Task statement: Write out exactly, excluding pictures, the lines from the one containing "[00:00:00.90 to 00:00:01.80]" through the end of the data, both included.

── Information shown

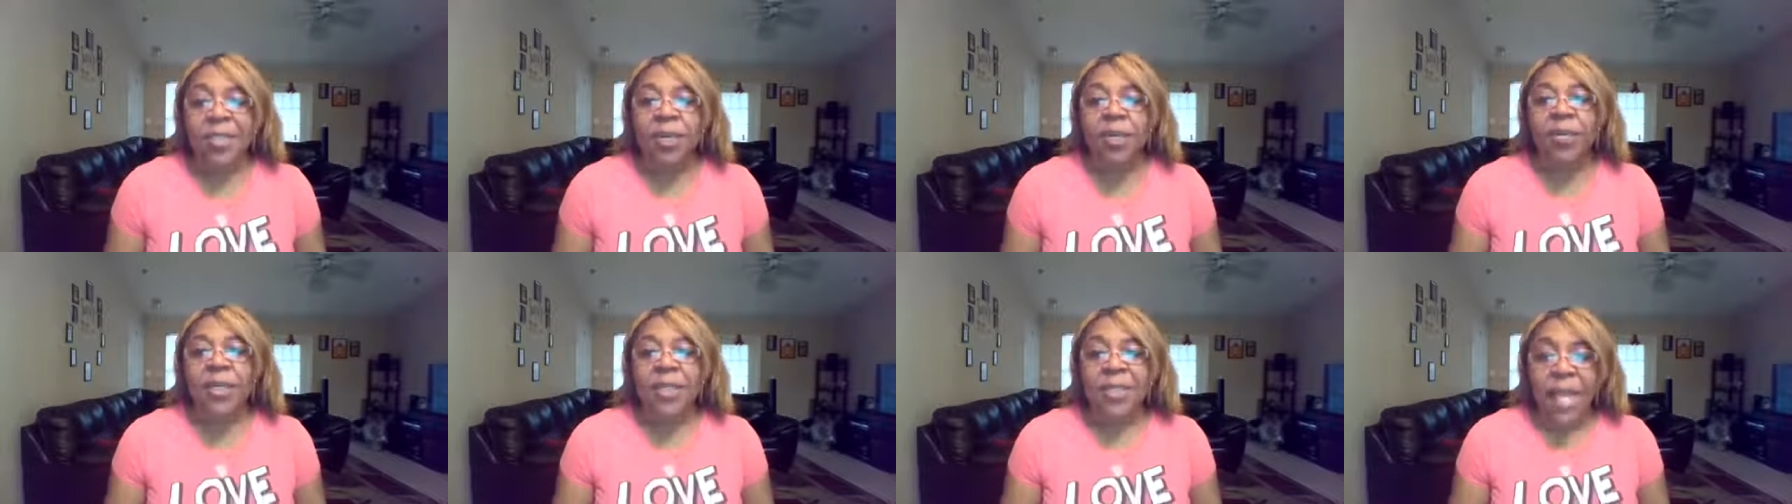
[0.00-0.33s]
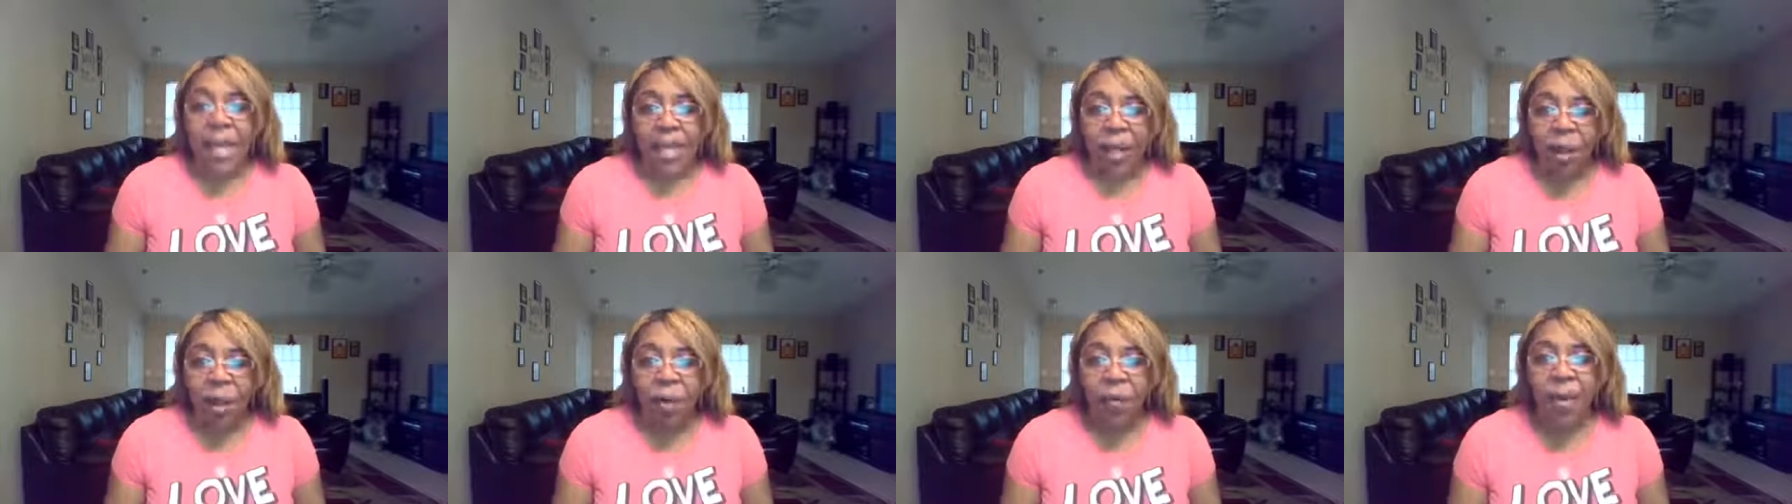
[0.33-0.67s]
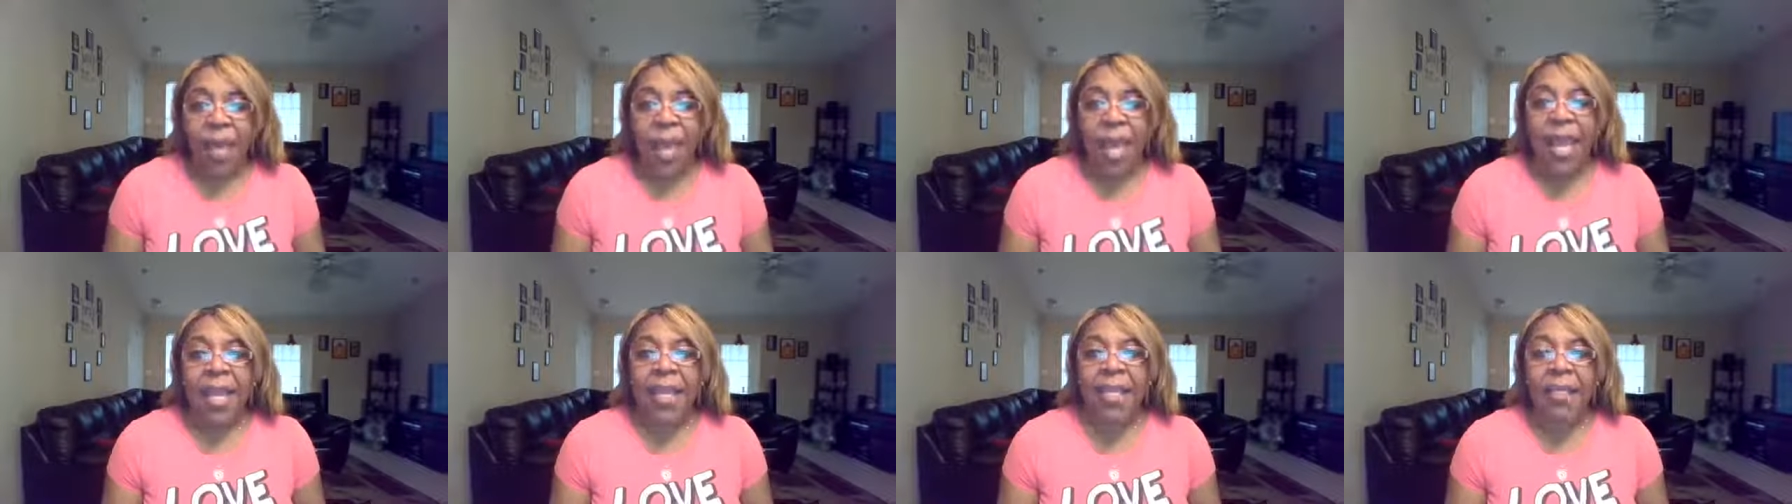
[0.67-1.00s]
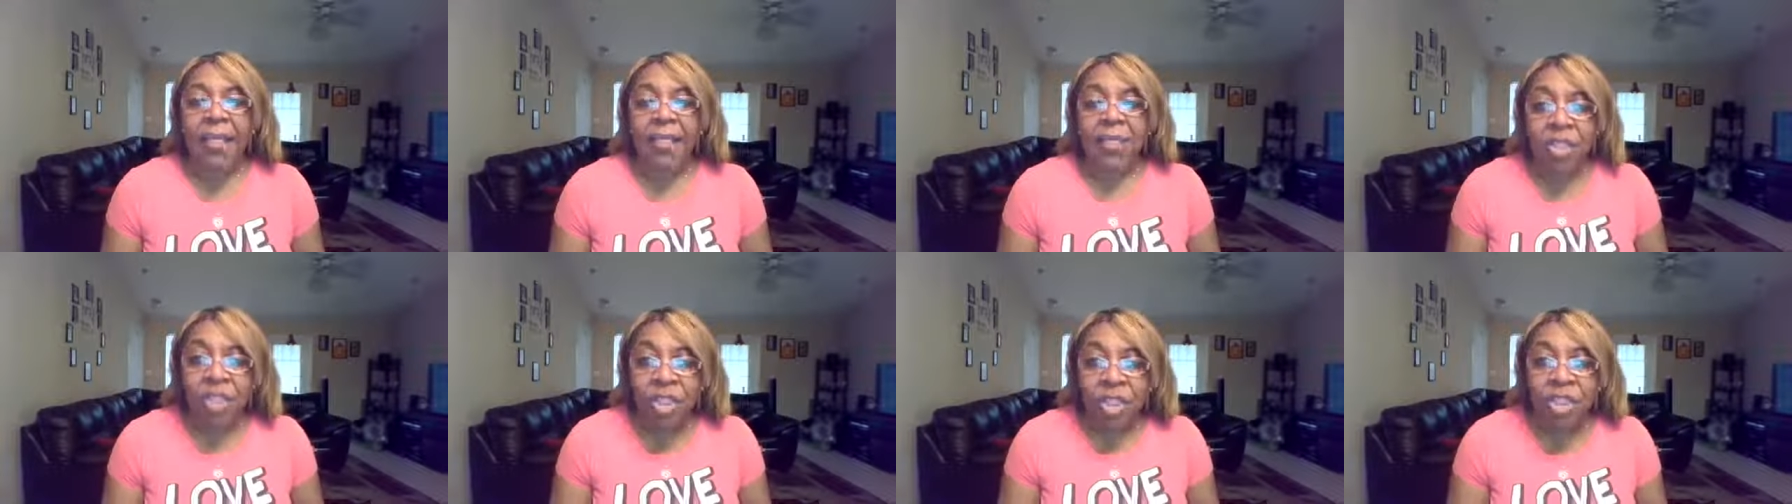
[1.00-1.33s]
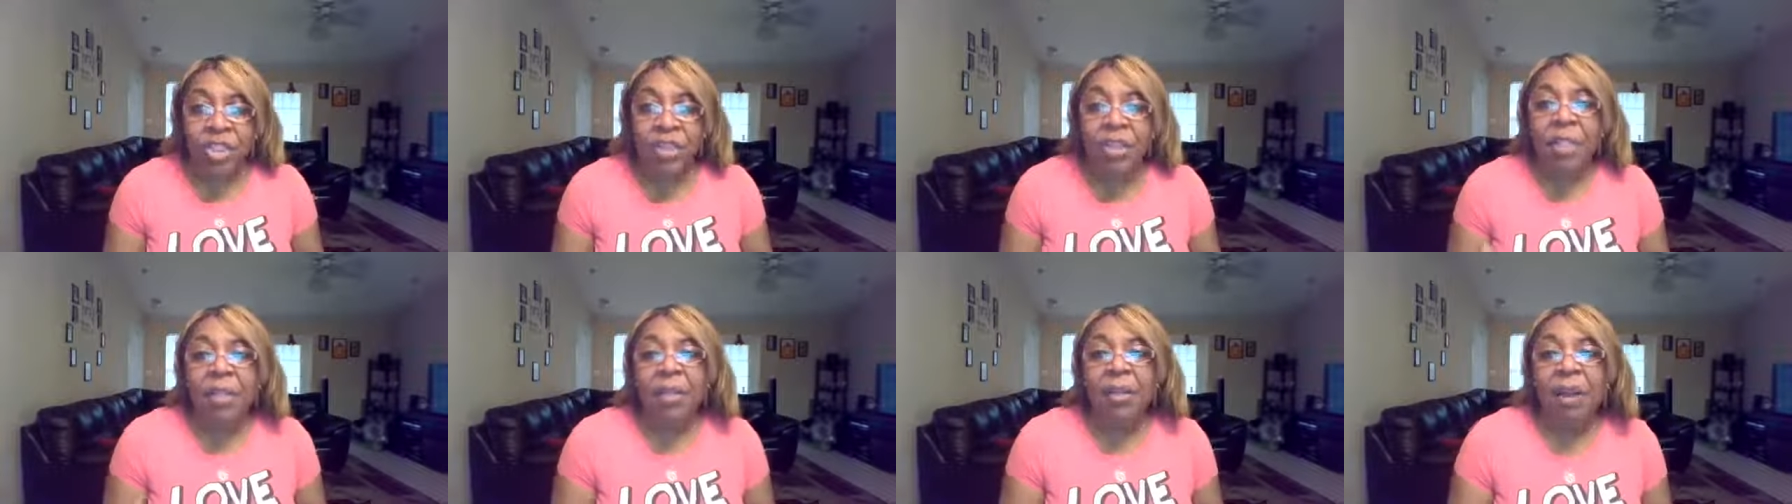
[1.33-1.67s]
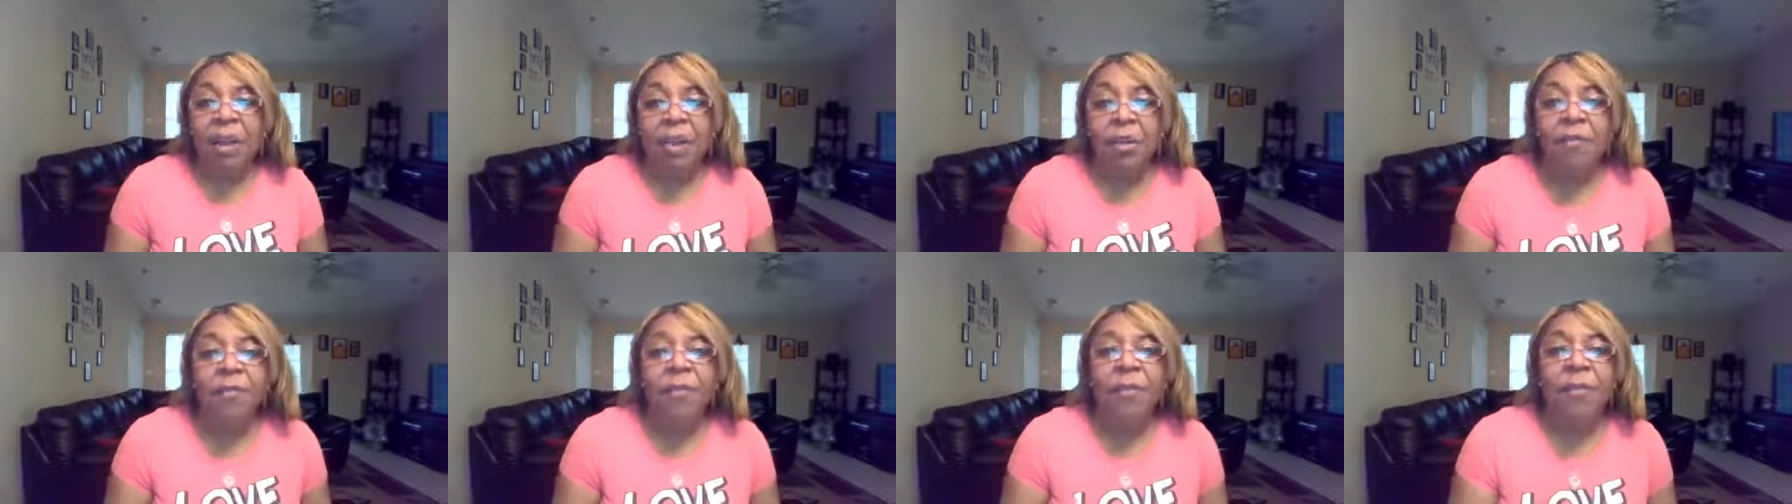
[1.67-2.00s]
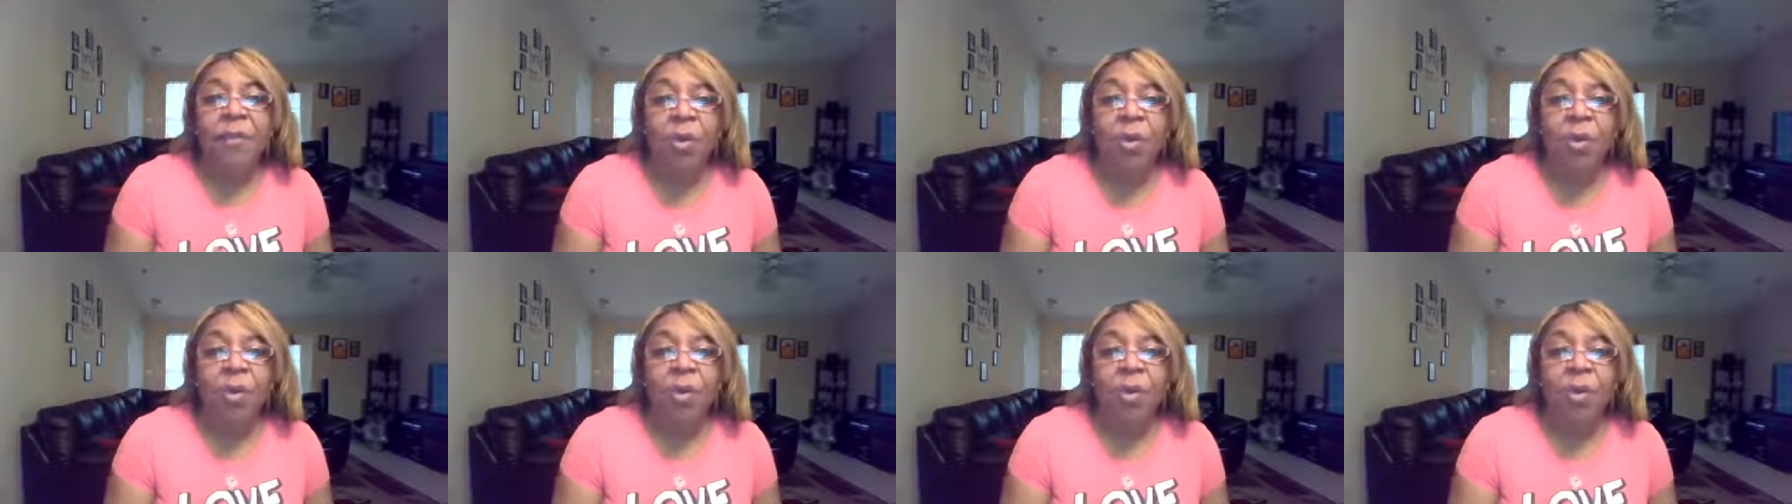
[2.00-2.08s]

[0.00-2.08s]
So it's like, okay, it's good to learn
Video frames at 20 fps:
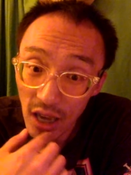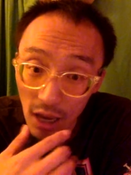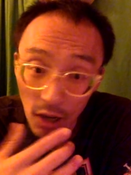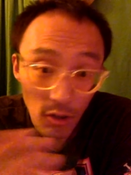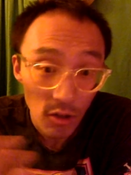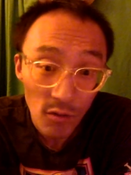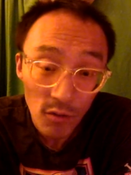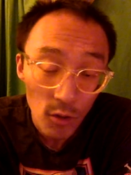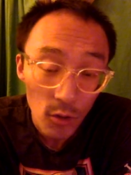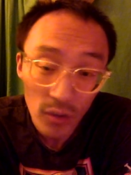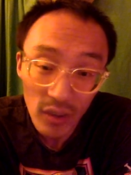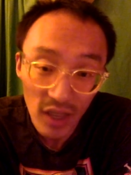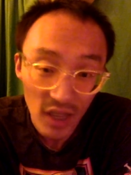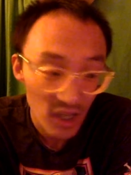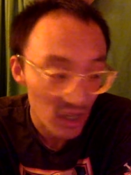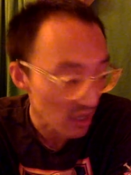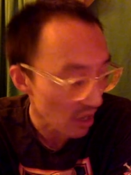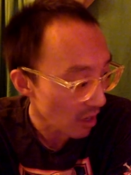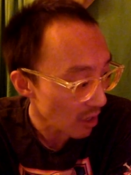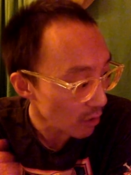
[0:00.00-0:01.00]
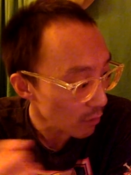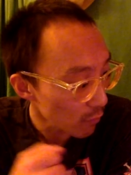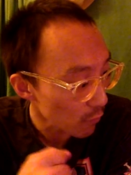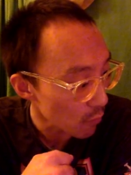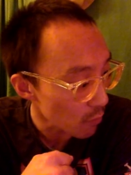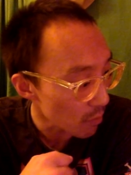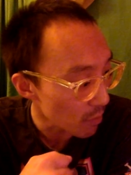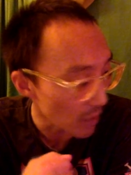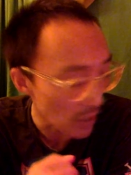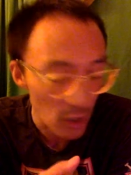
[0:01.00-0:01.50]
I don't even know what that stands
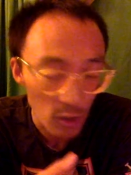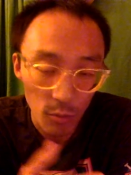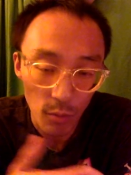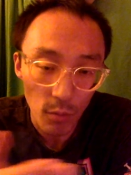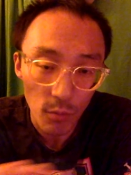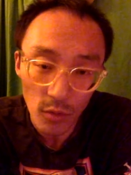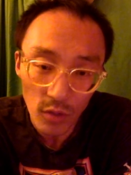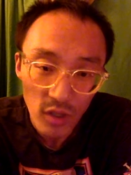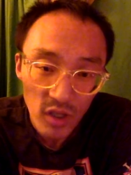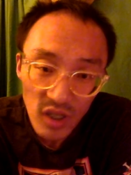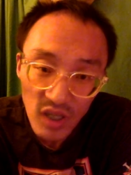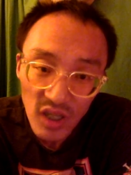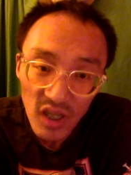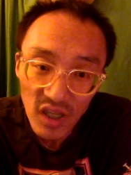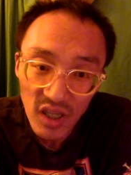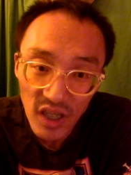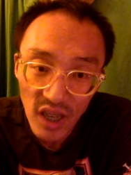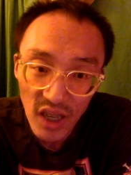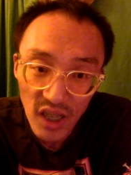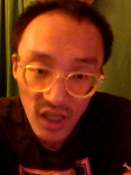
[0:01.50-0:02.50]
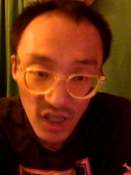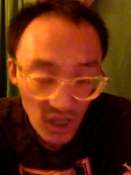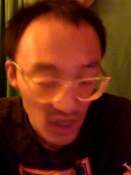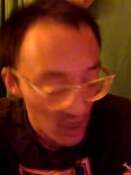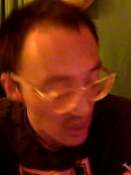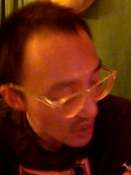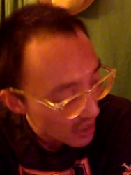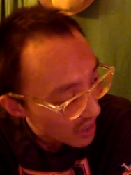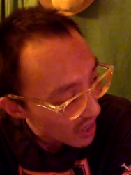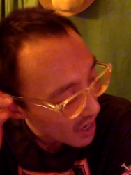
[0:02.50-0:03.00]
for, but I just remember
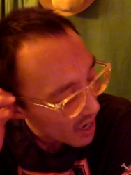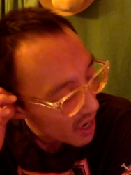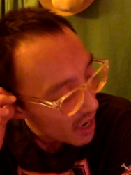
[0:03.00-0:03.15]
CCACC.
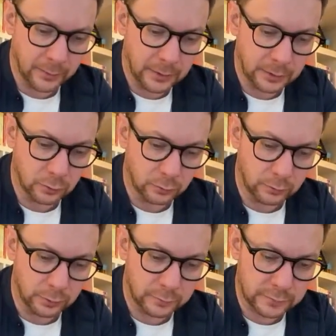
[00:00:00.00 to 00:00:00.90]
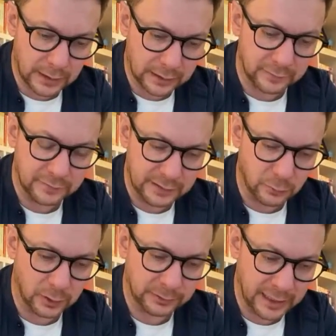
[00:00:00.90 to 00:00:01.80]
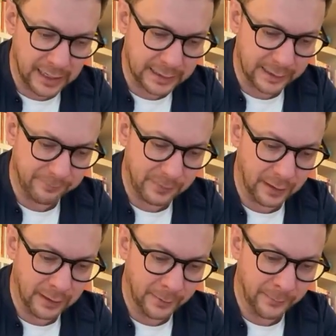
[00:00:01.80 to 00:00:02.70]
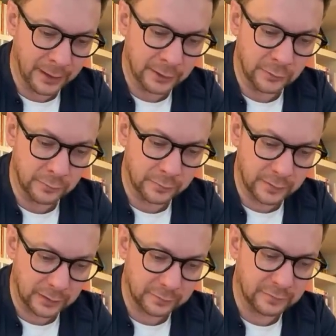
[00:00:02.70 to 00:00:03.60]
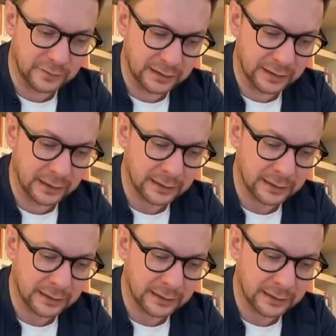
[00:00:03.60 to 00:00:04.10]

you start to see what I'm getting at, and you start to see that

────

Task solution:
[00:00:00.90 to 00:00:01.80]
[00:00:01.80 to 00:00:02.70]
[00:00:02.70 to 00:00:03.60]
[00:00:03.60 to 00:00:04.10]

you start to see what I'm getting at, and you start to see that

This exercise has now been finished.